Artificial intelligence chatbot vs pathology faculty and residents: Real-world clinical questions from a genitourinary treatment planning conference

Am J Clin Pathol. 2024 Jun 28;162(6):541-543. doi: 10.1093/ajcp/aqae078. Online ahead of print.

Abstract

Objectives: Artificial intelligence (AI)-based chatbots have demonstrated accuracy in a variety of fields, including medicine, but research has yet to substantiate their accuracy and clinical relevance. We evaluated an AI chatbot's answers to questions posed during a treatment planning conference.

Methods: Pathology residents, pathology faculty, and an AI chatbot (OpenAI ChatGPT [January 30, 2023, release]) answered a questionnaire curated from a genitourinary subspecialty treatment planning conference. Results were evaluated by 2 blinded adjudicators: a clinician expert and a pathology expert. Scores were based on accuracy and clinical relevance.
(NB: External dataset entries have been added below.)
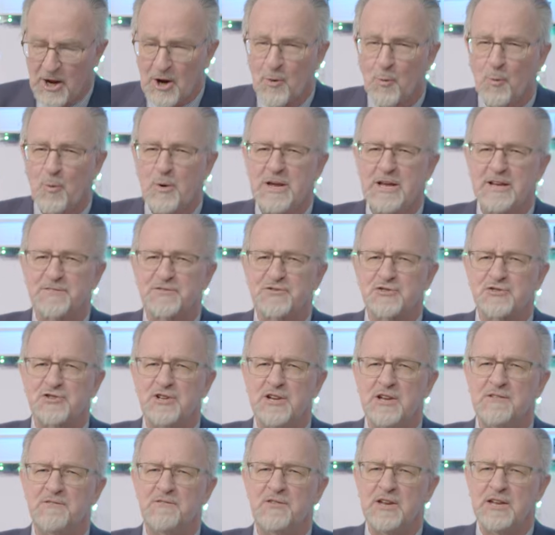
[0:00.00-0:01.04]
we have
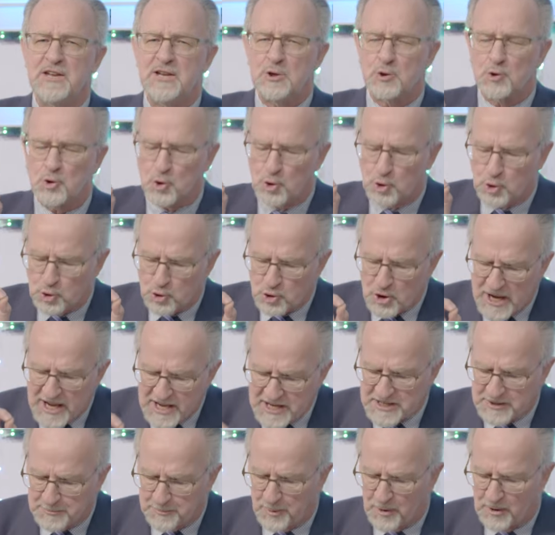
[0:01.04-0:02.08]
seen the
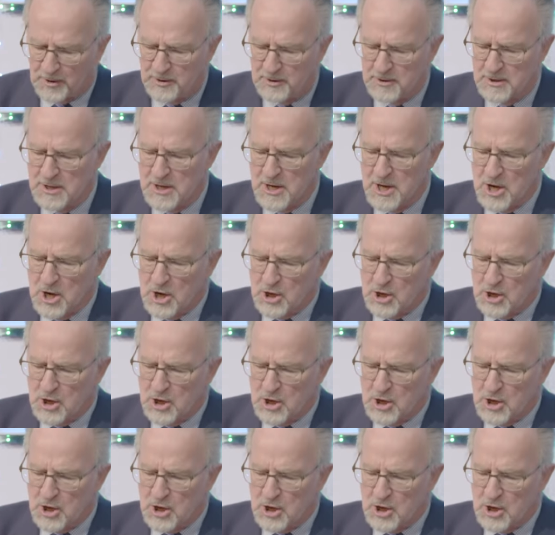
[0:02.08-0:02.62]
incredible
Results: Overall, faculty scored highest (4.75), followed by the AI chatbot (4.10), research-prepared residents (3.50), and unprepared residents (2.87). The AI chatbot scored statistically significantly better than unprepared residents (P = .03) but not statistically significantly different from research-prepared residents (P = .33) or faculty (P = .30). Residents did not statistically significantly improve after research (P = .39), and faculty performed statistically significantly better than both resident categories (unprepared, P < .01; research prepared, P = .01).

Conclusions: The AI chatbot gave answers to medical questions that were comparable in accuracy and clinical relevance to pathology faculty, suggesting promise for further development. Serious concerns remain, however, that without the ability to provide support with references, AI will face legitimate scrutiny as to how it can be integrated into medical decision-making.

Keywords: artificial intelligence; genitourinary pathology; natural language processing; treatment planning conference.